▸ Task objective
This calls for a word-for-word copy of all the data, with each picture removed.

------ Data provided

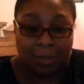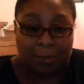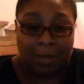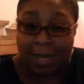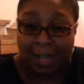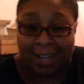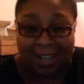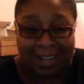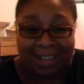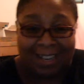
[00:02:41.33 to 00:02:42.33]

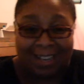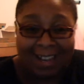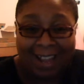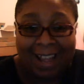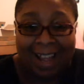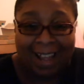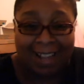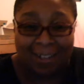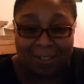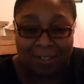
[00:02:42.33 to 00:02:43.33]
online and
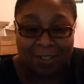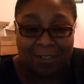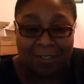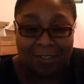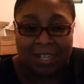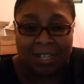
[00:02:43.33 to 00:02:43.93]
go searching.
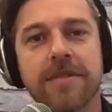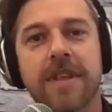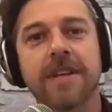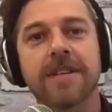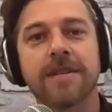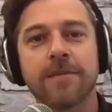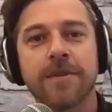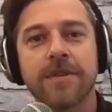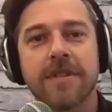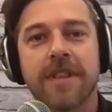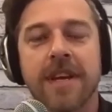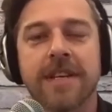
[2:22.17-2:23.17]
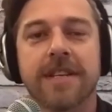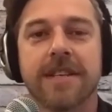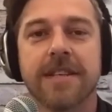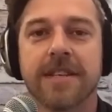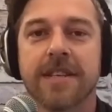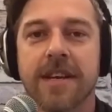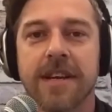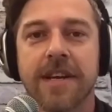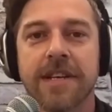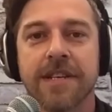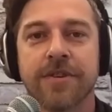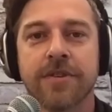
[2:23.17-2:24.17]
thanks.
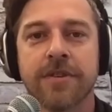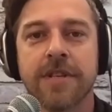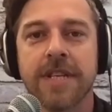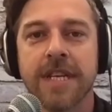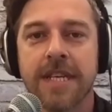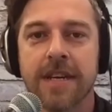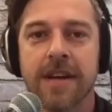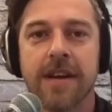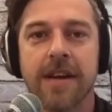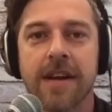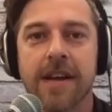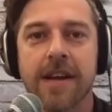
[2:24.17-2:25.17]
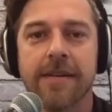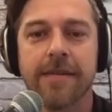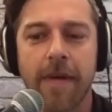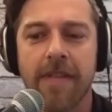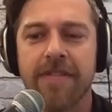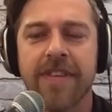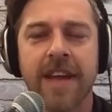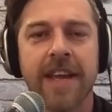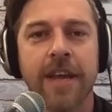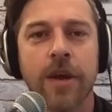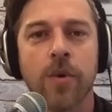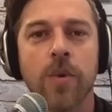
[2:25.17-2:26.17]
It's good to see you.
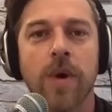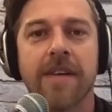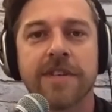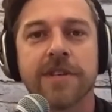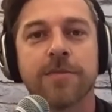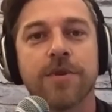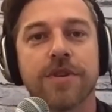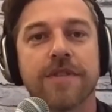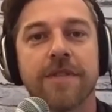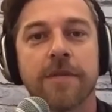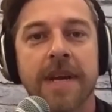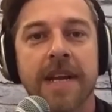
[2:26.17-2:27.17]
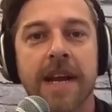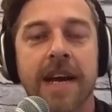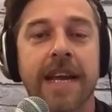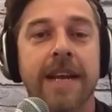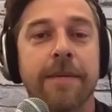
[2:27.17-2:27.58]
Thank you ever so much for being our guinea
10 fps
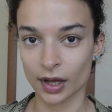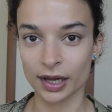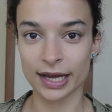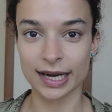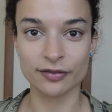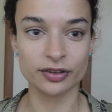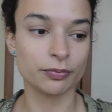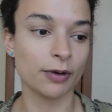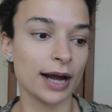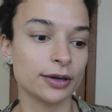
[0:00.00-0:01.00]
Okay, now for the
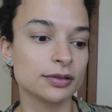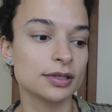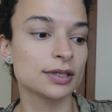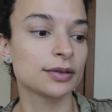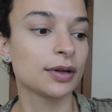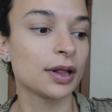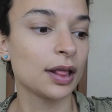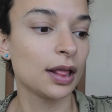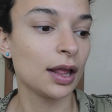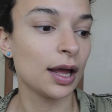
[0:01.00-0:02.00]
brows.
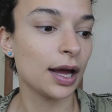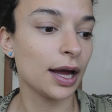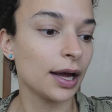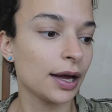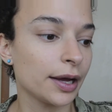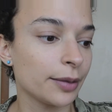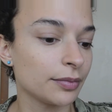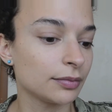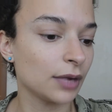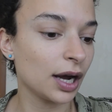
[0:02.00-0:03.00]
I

------------

▸ Exercise result
[00:02:41.33 to 00:02:42.33]

[00:02:42.33 to 00:02:43.33]
online and
[00:02:43.33 to 00:02:43.93]
go searching.
[2:22.17-2:23.17]
[2:23.17-2:24.17]
thanks.
[2:24.17-2:25.17]
[2:25.17-2:26.17]
It's good to see you.
[2:26.17-2:27.17]
[2:27.17-2:27.58]
Thank you ever so much for being our guinea
10 fps
[0:00.00-0:01.00]
Okay, now for the
[0:01.00-0:02.00]
brows.
[0:02.00-0:03.00]
I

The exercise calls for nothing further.